■ **WHAT IS BEING ASKED**
Pictures are not part of the copy. Reproduce all the records exactly.

---

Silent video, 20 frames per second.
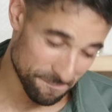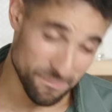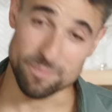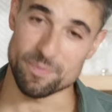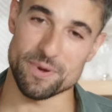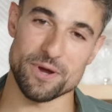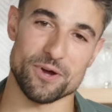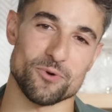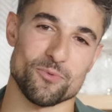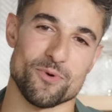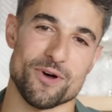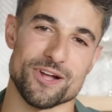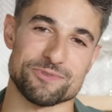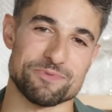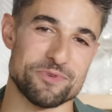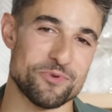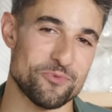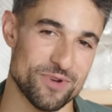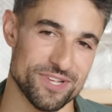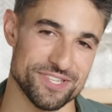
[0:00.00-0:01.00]
Prepare to
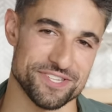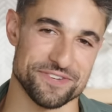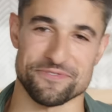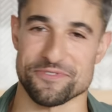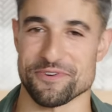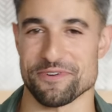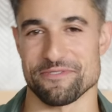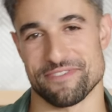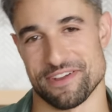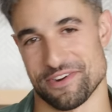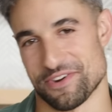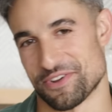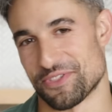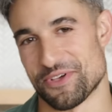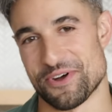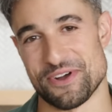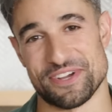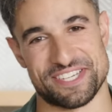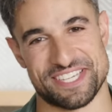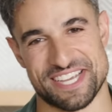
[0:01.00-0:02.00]
watch me whisk for a very
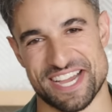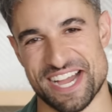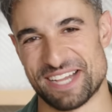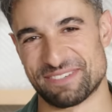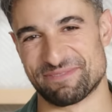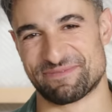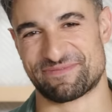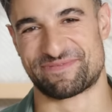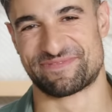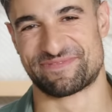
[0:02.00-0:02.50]
long time.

---

■ **EXERCISE SOLUTION**
Silent video, 20 frames per second.
[0:00.00-0:01.00]
Prepare to
[0:01.00-0:02.00]
watch me whisk for a very
[0:02.00-0:02.50]
long time.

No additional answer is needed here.